Chapter 48

Percona Toolkit in Practice

Percona Toolkit — Essential DBA Toolkit

Percona Toolkit is the most important open-source toolkit for MySQL DBAs, maintained by Percona with 30+ tools covering performance analysis, online DDL, data consistency verification, data archival, and more. This chapter covers the 5 most essential tools.

1. Installation

# macOS
brew install percona-toolkit

# RHEL/CentOS
yum install -y percona-toolkit

# Ubuntu/Debian
apt-get install -y percona-toolkit

# Verify
pt-query-digest --version

2. pt-query-digest — Slow Query Log Analysis

Analyzes MySQL slow query logs, General Log, and Binlog. Groups queries by fingerprint and produces aggregated statistics — the fastest way to find performance hotspots.

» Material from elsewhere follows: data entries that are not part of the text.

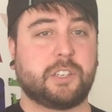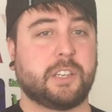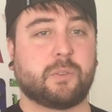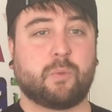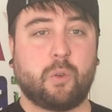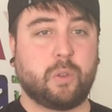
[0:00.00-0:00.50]

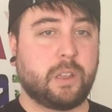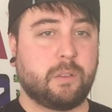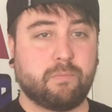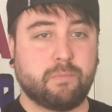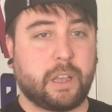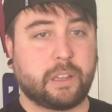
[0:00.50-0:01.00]
She has a
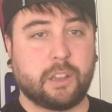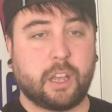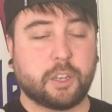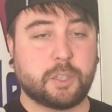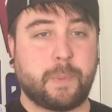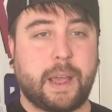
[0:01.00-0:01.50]
rolly like
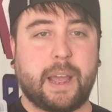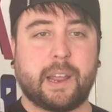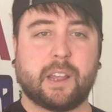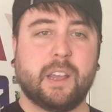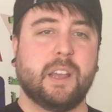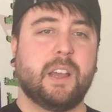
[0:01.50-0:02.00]
luggage
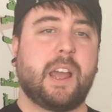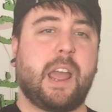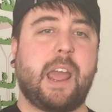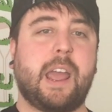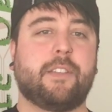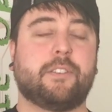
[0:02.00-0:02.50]
bag,
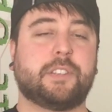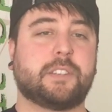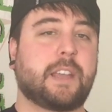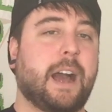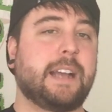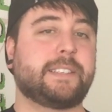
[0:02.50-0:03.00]
and there's
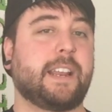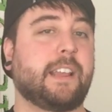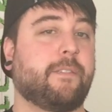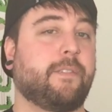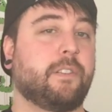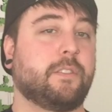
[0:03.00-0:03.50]
this guy
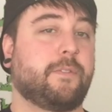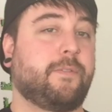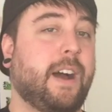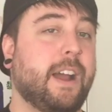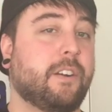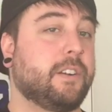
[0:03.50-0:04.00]
standing in front of this
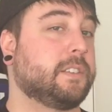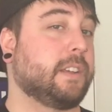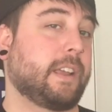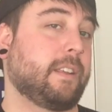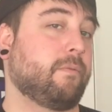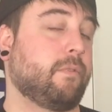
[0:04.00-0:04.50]
fire. It's
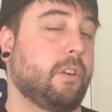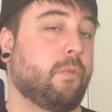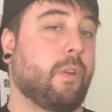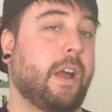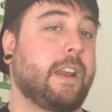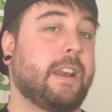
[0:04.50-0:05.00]
like, you
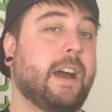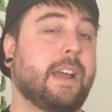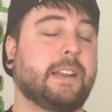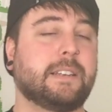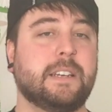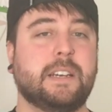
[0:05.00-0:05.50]
know, right at
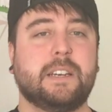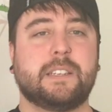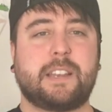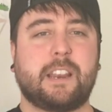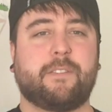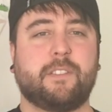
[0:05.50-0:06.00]
night.
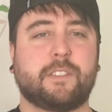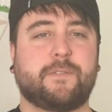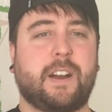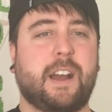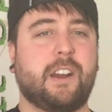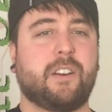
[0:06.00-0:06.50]
Standing in front of
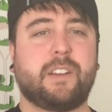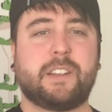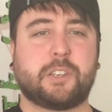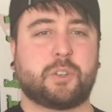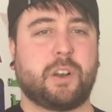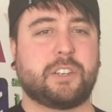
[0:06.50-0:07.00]
this fire, he
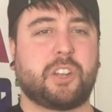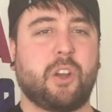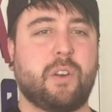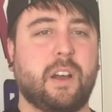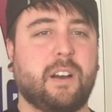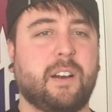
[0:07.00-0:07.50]
has a trench
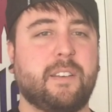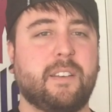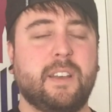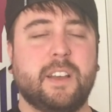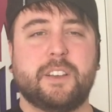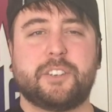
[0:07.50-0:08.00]
coat
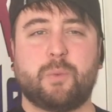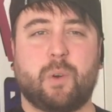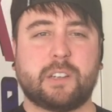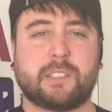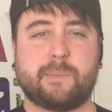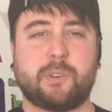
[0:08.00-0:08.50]
on. She
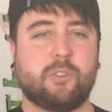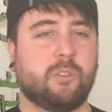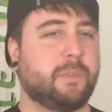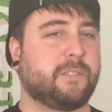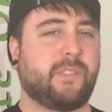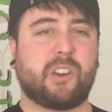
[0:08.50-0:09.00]
walks up to
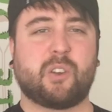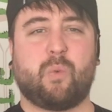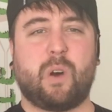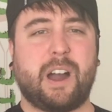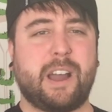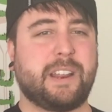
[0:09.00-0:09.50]
him. He's very
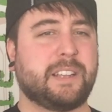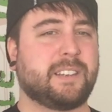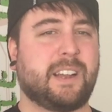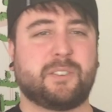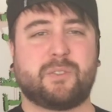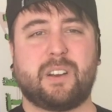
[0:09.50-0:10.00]
quiet.
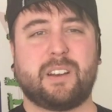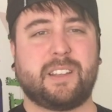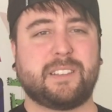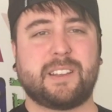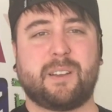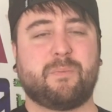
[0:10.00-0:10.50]

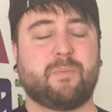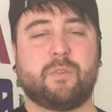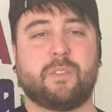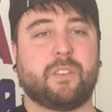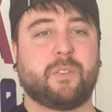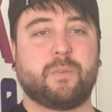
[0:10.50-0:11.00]

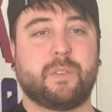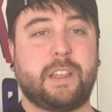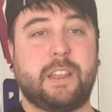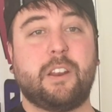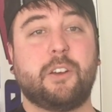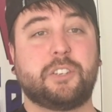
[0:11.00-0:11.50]

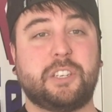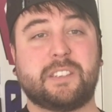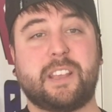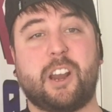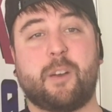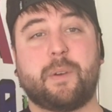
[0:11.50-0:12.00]
He knows
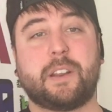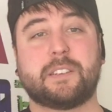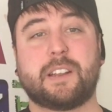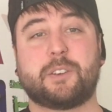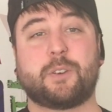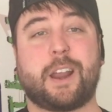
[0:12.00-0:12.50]
she's there, but
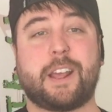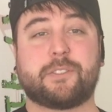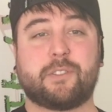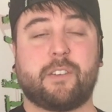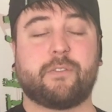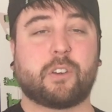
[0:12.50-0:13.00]
he's not trying to
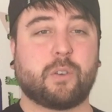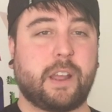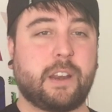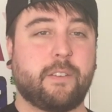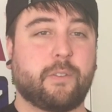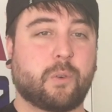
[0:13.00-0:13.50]
answer
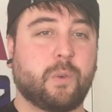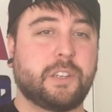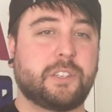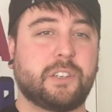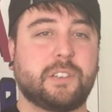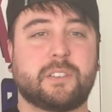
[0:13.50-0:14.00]
any of her
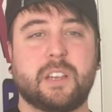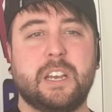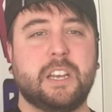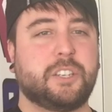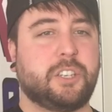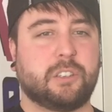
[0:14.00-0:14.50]
questions.
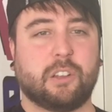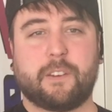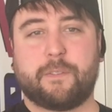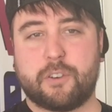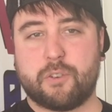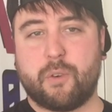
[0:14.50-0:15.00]
She's
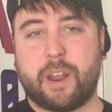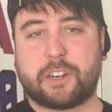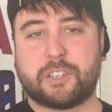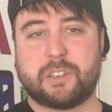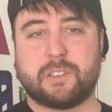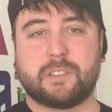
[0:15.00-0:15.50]
looking for
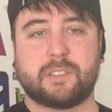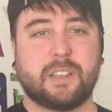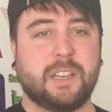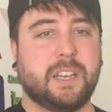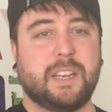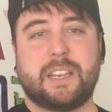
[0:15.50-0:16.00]

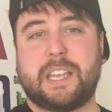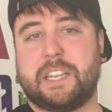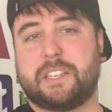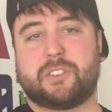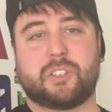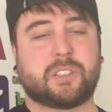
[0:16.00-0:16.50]
directions.
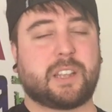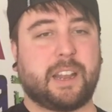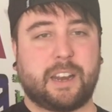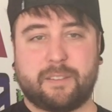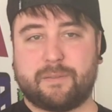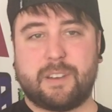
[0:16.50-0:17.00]
He's just
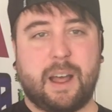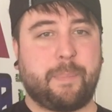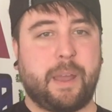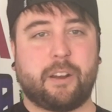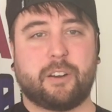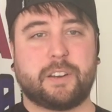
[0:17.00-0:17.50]
kind of
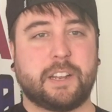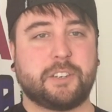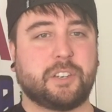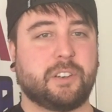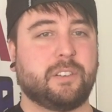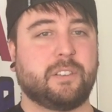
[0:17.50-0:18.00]
not paying her
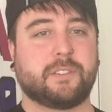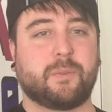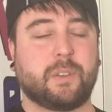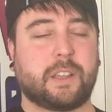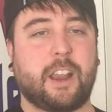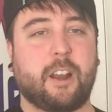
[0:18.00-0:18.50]
attention,
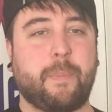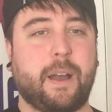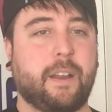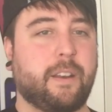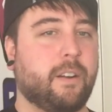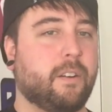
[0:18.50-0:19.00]
doesn't really care
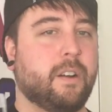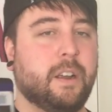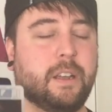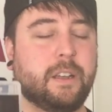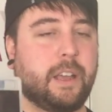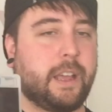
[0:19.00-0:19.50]
about her.
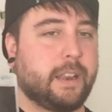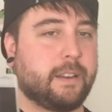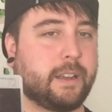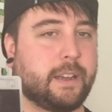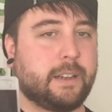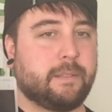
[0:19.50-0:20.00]

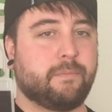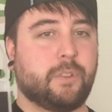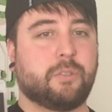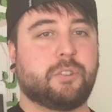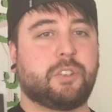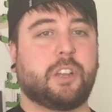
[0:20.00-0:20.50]

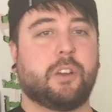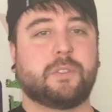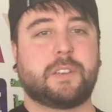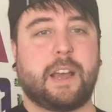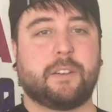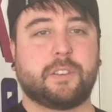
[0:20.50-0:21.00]
She
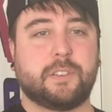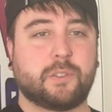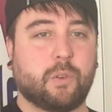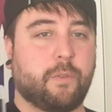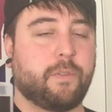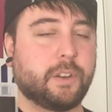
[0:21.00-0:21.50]
goes down to this
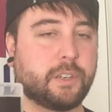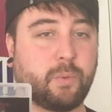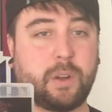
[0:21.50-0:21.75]
orphanage.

# Most useful: rank by total Query_time (identifies the biggest offenders)
pt-query-digest /var/log/mysql/slow.log \
  --limit 20 --order-by Query_time:sum

# Filter by database
pt-query-digest /var/log/mysql/slow.log \
  --filter '$event->{db} eq "mydb"' --limit 20

# Live capture via SHOW PROCESSLIST
pt-query-digest --processlist h=localhost,u=root,p=password \
  --interval 1 --run-time 60

# Analyze binlog for write patterns
mysqlbinlog /var/lib/mysql/binlog.000001 | pt-query-digest --type binlog

Output interpretation: Look at Response time % (total time share) and R/Call (avg time per call). High total time = optimize first. High max time but low total = occasional rogue query.

3. pt-online-schema-change — Online DDL

Performs DDL changes on large tables without locking. Creates a shadow table, copies data in chunks, then swaps tables atomically.

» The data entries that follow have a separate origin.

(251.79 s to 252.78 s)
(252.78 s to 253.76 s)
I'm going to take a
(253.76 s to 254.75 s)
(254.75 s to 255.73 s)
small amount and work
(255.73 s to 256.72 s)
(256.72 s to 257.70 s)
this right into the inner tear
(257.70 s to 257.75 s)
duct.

# Add index to 100M-row table without locking
pt-online-schema-change \
  --host=localhost -u root -p password \
  --alter="ADD INDEX idx_created (created_at)" \
  D=mydb,t=orders \
  --chunk-size=5000 \
  --max-load="Threads_running=25" \
  --critical-load="Threads_running=50" \
  --sleep=0.5 \
  --execute

# Dry run first (no --execute)
pt-online-schema-change \
  --alter="ADD INDEX idx_test (col1)" D=mydb,t=orders \
  --dry-run

pt-osc vs gh-ost: gh-ost (GitHub, open-source) uses binlog instead of triggers — less primary pressure, safer for replicated environments. Recommended for large-scale production.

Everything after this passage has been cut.